Wednesday, 27 April 2022

Labor broadcast plan comes at low ebb for Australia’s Pacific voice.

Extract from The New Daily


Prime Minister Scott Morrison called it “farcical”, but a Labor proposal to expand ABC broadcasts into the Pacific comes as Australia’s voice in the region is at its weakest point in decades, an expert on the media in the Pacific says.

As part of a wider Labor policy to expand development assistance to the region by more than $500 million, the ABC would receive $8 million a year to expand its transmission into the Pacific and beyond.

A resumption of short-wave radio broadcasting, the cessation of which five years ago greatly reduced the reach of Australian journalism in the region, would also be considered.

A former ABC journalist with decades of experience covering the Asia-Pacific and a fellow at the Australian Strategic Policy Institute, Graeme Dobell, said highly politicised arguments about the nature of the ABC’s domestic programming distracted from its role in Australian foreign policy.

“In the South Pacific, Radio Australia has been an important element in the region for 80 years since World War II,” he told The New Daily.

“But today the Australian voice through Radio Australia is as weak as it has ever been.

“Suddenly, we need to be able to talk to the South Pacific about some pretty fundamental concerns.”

Coalition cuts

The ABC’s international broadcasting was a service launched by Robert Menzies.

But cuts to Radio Australia since the Abbott government have left it with an estimated one-third of its former budget for programming, while its reach outside capital cities reduced dramatically after a 2017 decision to terminate shortwave broadcasts.

Short-wave radio has much greater reach than FM transmission outside a country’s capital city and is also resistant to censorship.

China has meanwhile spent billions of dollars over the past decade on a “soft diplomacy” push that has included beaming state television into the Pacific.

Chinese state television and radio content are now carried by broadcasters in countries such as Vanuatu and Samoa.

“The real dumbing down and curtailing of the service really starts from 2013,” Dobell said of Radio Australia.

“That’s the point where, for a range of domestic reasons, the Australian government took its eye off what international broadcasting could do for Australia, particularly in the South Pacific.

“What were once Australian frequencies are now Chinese frequencies. That’s a metaphor for the larger problem.

“If we are in something like a new Cold War, what are the Cold War instruments that will really matter? One of them is an ability to be part of the international media conversation.”

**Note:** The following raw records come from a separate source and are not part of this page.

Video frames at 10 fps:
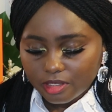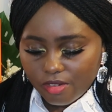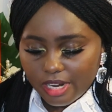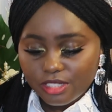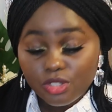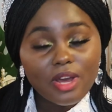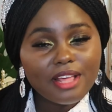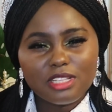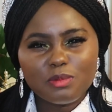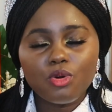Right, so
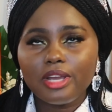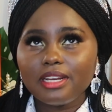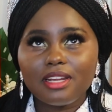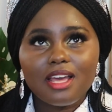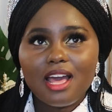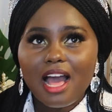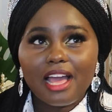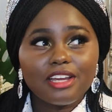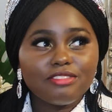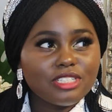at this point
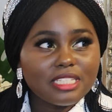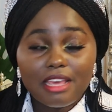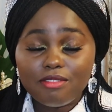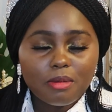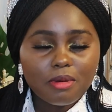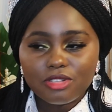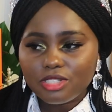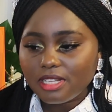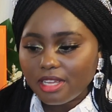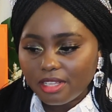I kind of just gave up. I was
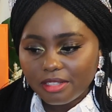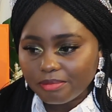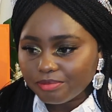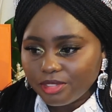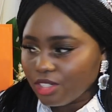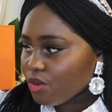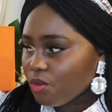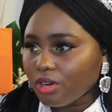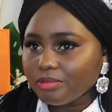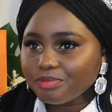just like, you know
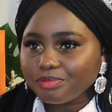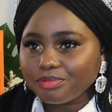what,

Australian support misplaced

Tarcisius Kabutaulaka, a leading Pacific academic who was previously a chief negotiator in the Solomon Islands 2000 Townsville Peace Agreement, said Australia should focus on aid contributions that make a lasting contribution.

“The bigger issue is not so much the absence of Australia, but how Australia strategically deploys such assistance, so that it has an impact on the ground,” said Associate Professor Kabutaulaka, now at the University of Hawaii.

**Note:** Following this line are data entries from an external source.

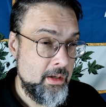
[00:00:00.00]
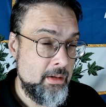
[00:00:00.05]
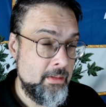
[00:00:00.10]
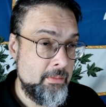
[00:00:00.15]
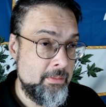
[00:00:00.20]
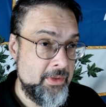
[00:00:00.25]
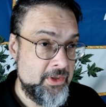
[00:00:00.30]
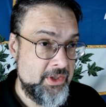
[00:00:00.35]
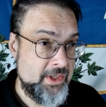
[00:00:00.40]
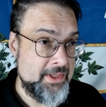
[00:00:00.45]

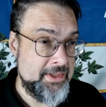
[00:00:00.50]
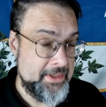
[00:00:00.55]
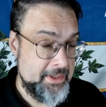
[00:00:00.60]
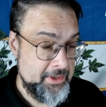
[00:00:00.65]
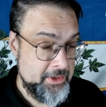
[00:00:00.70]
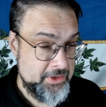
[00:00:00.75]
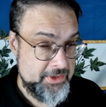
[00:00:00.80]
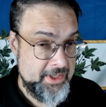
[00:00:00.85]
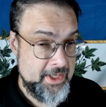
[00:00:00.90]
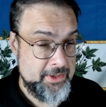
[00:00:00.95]
But she is an
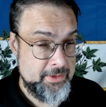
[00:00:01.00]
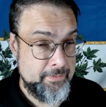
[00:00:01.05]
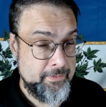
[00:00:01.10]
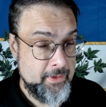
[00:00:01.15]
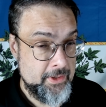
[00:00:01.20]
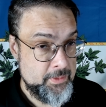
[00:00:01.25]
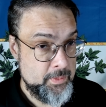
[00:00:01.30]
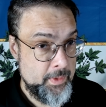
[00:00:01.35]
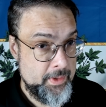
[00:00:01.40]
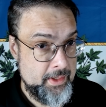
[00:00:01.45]
intercessor for
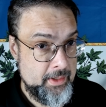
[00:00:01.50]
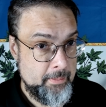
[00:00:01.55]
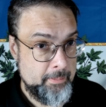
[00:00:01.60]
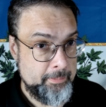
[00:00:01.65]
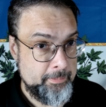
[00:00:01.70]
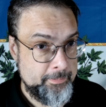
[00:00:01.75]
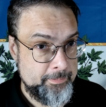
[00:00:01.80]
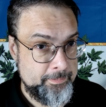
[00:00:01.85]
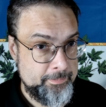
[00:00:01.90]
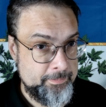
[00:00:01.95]
us with him.
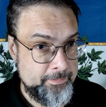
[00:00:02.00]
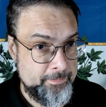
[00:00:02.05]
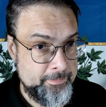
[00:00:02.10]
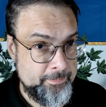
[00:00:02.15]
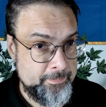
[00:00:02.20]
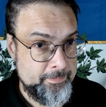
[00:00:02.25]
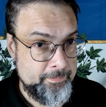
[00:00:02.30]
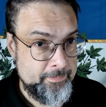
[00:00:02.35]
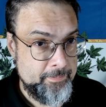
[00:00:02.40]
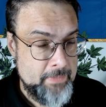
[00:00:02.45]

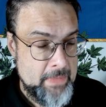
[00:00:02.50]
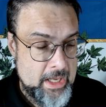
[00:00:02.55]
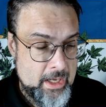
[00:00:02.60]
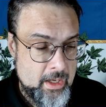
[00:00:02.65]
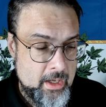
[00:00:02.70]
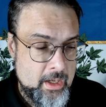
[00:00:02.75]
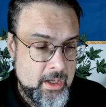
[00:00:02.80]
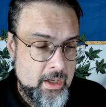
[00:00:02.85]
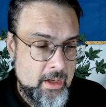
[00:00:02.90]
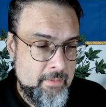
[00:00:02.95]

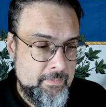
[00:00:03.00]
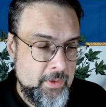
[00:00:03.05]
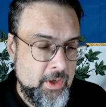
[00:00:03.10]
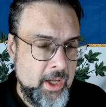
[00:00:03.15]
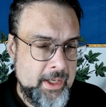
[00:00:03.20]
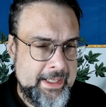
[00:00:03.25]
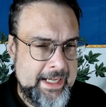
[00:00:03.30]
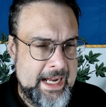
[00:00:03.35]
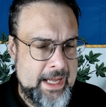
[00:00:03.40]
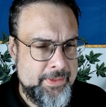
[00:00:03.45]
For
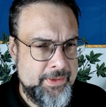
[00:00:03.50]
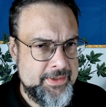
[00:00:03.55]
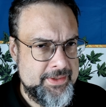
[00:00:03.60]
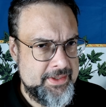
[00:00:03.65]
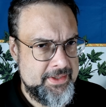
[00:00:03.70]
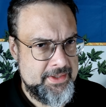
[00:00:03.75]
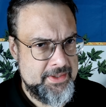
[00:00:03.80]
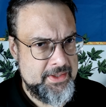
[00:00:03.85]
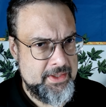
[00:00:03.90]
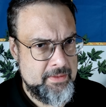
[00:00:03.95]
non-Catholics,
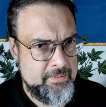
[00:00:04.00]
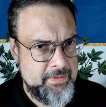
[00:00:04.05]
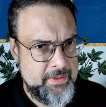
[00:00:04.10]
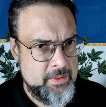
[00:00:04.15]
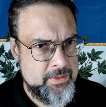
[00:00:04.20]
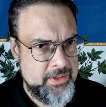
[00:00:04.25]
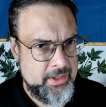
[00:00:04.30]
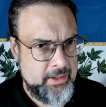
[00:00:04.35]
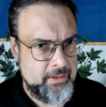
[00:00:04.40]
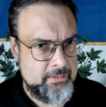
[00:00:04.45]
this is
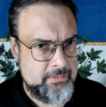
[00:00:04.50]
confusing.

“The focus has been on security – security meaning military or fight against drug smuggling, people smuggling and so forth. And those are important. But for a lot of Solomon Islanders […] and I could extend that to mean Pacific Islanders more generally, it’s social economic issues and issues of livelihood each day that matters.

“Chinese assistance tends to be very visible, but not necessarily sustainable.

“The cost of maintaining a lot of that infrastructure will revert back to the host government, many of whom can’t afford to look after [it].

“[For] Australia, being more strategic in its assistance, in making sure that it touches the livelihood of people outside of Honiara of most Solomon Islanders, I think that’s what’s important.”

‘It’s farcical’

The ABC policy was met with derision by Mr Morrison and others, such as breakfast television’s Karl Stefanovic, who suggested Labor was relying on Bananas in Pyjamas as a solution to regional security challenges.

“It’s farcical,” Mr Morrison said.

“Their answer to solving the Solomon Islands problem is to have Q&A in Honiara”.

Labor’s broader $525 million commitment over the next four years would include a new permanent visa category for workers from the Pacific, whose alleged mistreatment has been the subject of a government investigation.

“We will work with our Pacific family to support specific projects that deliver real change in areas of health, economic growth, education, climate change adaptation and resilience,” shadow foreign minister Penny Wong said.

The plan includes an expansion of military training and co-operation and greater monitoring of Pacific countries’ exclusive economic zones to prevent the loss of income to illegal and unregulated fishing.

But Mr Morrison disputed Labor’s claim that Australia needed to engage more deeply with the region.

“I could understand Labor’s criticisms if we hadn’t established six additional embassies missions as they’re called in the Pacific,” the Prime Minister said.

“I could understand if Australia hadn’t moved to be the only country in the world that has embassies in every single one of the 20 Pacific Island Forum nations.”